Game 3 is Sunday afternoon before what should be a raucous sellout crowd at Turner Field, where the Braves put up the best home record in the majors during the regular season.

"We've been a team all year that just rolls with the punches," said 17-game winner Tim Hudson, who will start Sunday. "We still have to go out there and play. Injuries are part of the game and adversity is part of the game. We're not the most talented club, but I feel like we have the most heart and a lot of guts."

With his team getting home around 9 a.m. Atlanta time, Cox decided to skip the traditional off-day workout and let his players get some extra rest. That's probably for the best. The way things have gone for the Braves, someone might have gotten hurt.

Two key hitters, Chipper Jones and Martin Prado, are both out with season-ending injuries. So is starting pitcher Kris Medlen. Three other pitchers — Jair Jurrjens, Takashi Saito and Eric O'Flaherty — were left off the division series roster because of various ailments.

Now, the guy who saved 37 games during the regular season is likely to miss at least the rest of the division series. Wagner injured his left oblique on a fielding play in the 10th inning of Friday night's dramatic 5-4 victory that evened the series.

The Braves must decide if Wagner has a chance to come back in a week to pitch in the NL championship series — should Atlanta even get that far. If so, they'll likely keep him on the roster and use only 10 pitchers the rest of this series. If not, he'll be replaced by another pitcher, which would make the left-hander ineligible for the next round anyway.

Wagner will be re-examined before Game 3.

"We've got a tough decision to make," Cox said. "We've got a lot of talking to do."

San Francisco manager Bruce Bochy said he doesn't expect a drop-off from the Braves' bullpen even if Wagner is no longer available.

"They're throwing some pretty good arms at us," he said at Turner Field, where the Giants held a Saturday evening workout. "They have some good options over there. We know it."

The Giants will send Jonathan Sanchez (13-9) to the mound against Hudson. The San Francisco starter shouldn't be too nervous about pitching in such a crucial game, having gone last Sunday in a 3-0 shutout of San Diego that clinched the NL West title and avoided a three-team playoff.

"It's pretty much the same kind of game," Sanchez said. "I'm going to come with the same mentality — go out there and get people out."

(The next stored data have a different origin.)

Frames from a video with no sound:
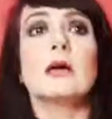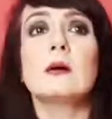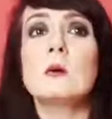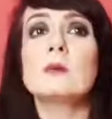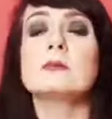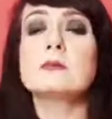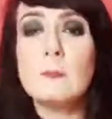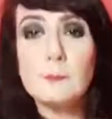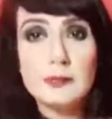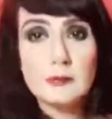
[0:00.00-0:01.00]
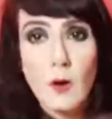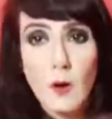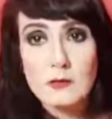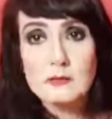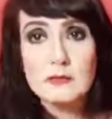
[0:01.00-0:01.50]
goes
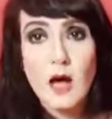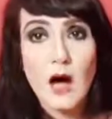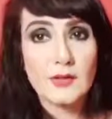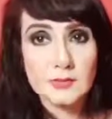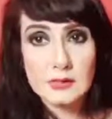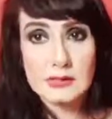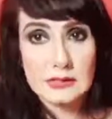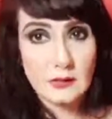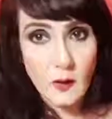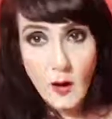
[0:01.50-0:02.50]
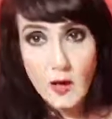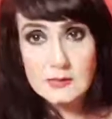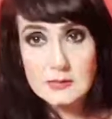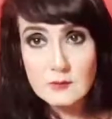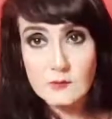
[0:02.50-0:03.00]
beyond our 3D
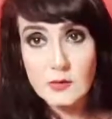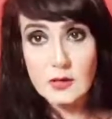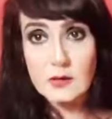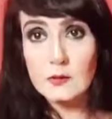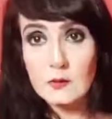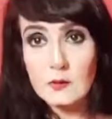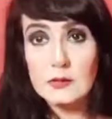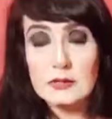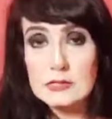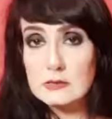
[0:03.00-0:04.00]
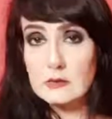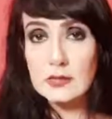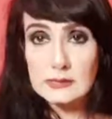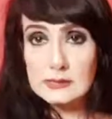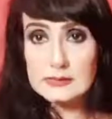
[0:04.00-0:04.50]
laws, and Virgo does not
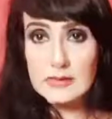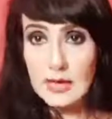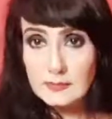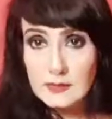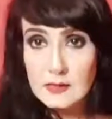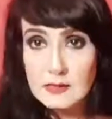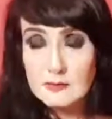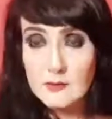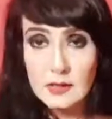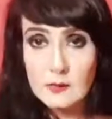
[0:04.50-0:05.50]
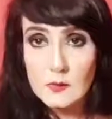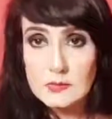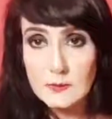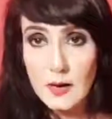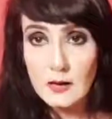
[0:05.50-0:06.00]
understand this. Virgo is
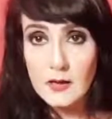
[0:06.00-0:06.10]
about,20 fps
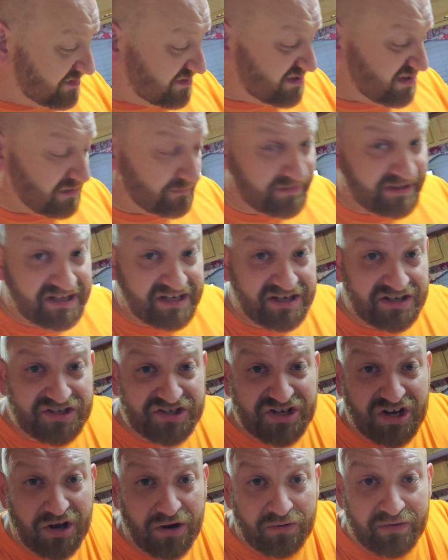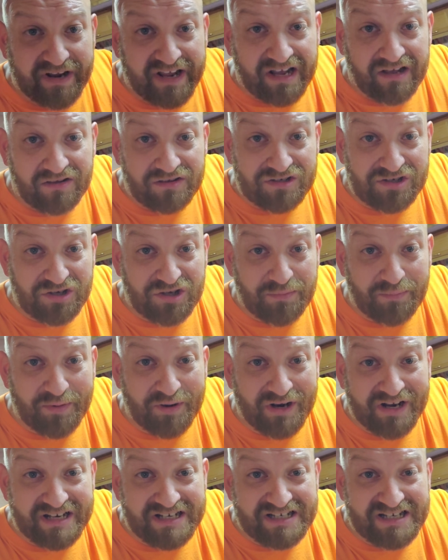some of these toenails look
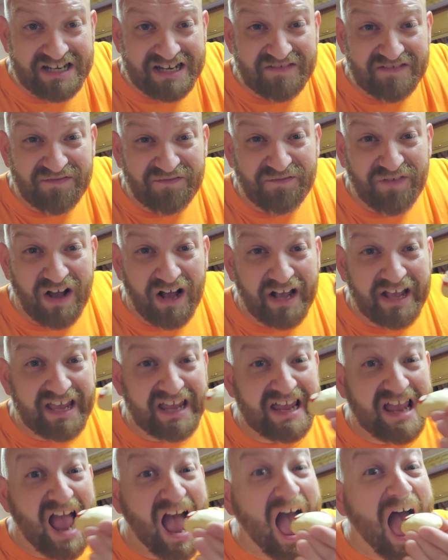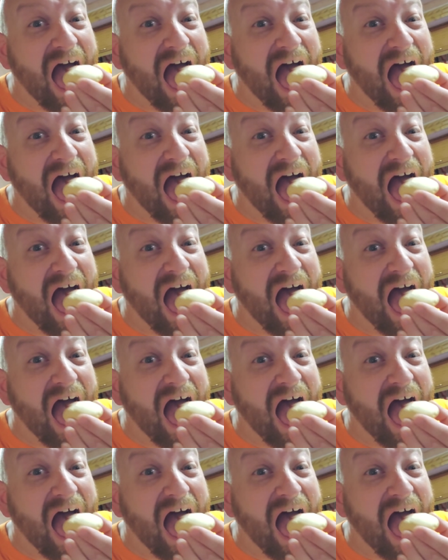pretty funky.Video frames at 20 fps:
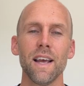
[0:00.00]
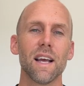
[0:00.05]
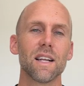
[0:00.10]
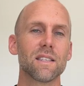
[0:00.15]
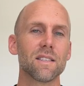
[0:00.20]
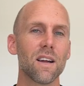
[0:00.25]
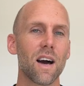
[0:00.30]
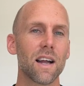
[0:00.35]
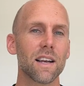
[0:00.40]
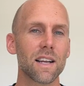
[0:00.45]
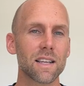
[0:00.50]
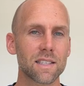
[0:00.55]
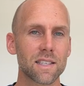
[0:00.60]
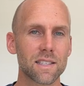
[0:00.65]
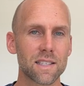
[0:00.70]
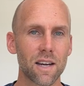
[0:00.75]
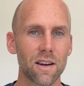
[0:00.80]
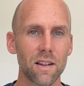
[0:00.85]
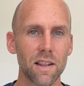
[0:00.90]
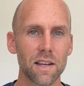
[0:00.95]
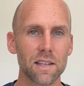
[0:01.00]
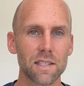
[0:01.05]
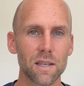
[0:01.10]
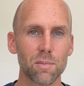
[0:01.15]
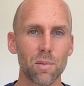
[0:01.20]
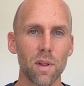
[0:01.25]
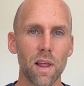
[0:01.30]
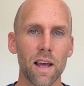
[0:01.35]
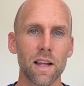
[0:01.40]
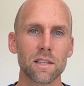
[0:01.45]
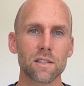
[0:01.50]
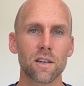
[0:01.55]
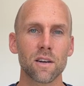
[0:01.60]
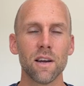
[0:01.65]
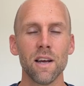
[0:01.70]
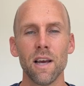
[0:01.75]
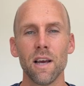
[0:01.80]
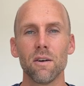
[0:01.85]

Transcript: It's not necessarily a simple answer.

Giants second baseman Freddy Sanchez, who was struck on the right hand with a pitch in Game 2, didn't take batting practice but said he expects to play Sunday. He's been receiving treatment and took a few a swings in the clubhouse to test out his hand.

Saito, who was left off the Braves roster because of an ailing right shoulder, threw a scoreless inning in the instructional league and would appear to be the top candidate to replace Wagner. Jurrjens and veteran Scott Proctor, who spent most of the year at Triple-A, are also possibilities.

Cox said he can get by with 10 pitchers if necessary, especially with the emergence of rookie relievers Craig Kimbrel and Jonny Venters. Cox also has Peter Moylan and Kyle Farnsworth.

"We'll mix and match the seventh, eighth and nine innings," Cox said. "Whoever matches up those particular innings, that's who's going to be out there. We'll close with whomever. I've always thought Moylan could close, and Farnsworth has closed in the major leagues. Venters, no reason why he can't, as well as Kimbrel."

The bullpen — Hudson called it "pretty much our rock all year" — is a major reason this series is all even. Atlanta fell behind 4-0 in the first two innings against the Giants, and starter Tommy Hanson was lifted for a pinch-hitter in the top of the fifth. But six relievers — including another rookie, Mike Dunn — combined for seven scoreless innings while the Braves rallied to tie the game.

In the 11th, Rick Ankiel won it with a homer into the bay beyond the right-field wall at AT&T Park.

"That's what's been the difference, really," Bochy said. "Their bullpen has shut us down. We haven't been able to score off their pen, which is at the top with us as far as bullpens. And they're showing why."

Now, Cox's long managerial career is assured of lasting at least two more games.

He's sure enjoying the ride.

"That's why we're so proud of this team," Cox said. "They do bounce back."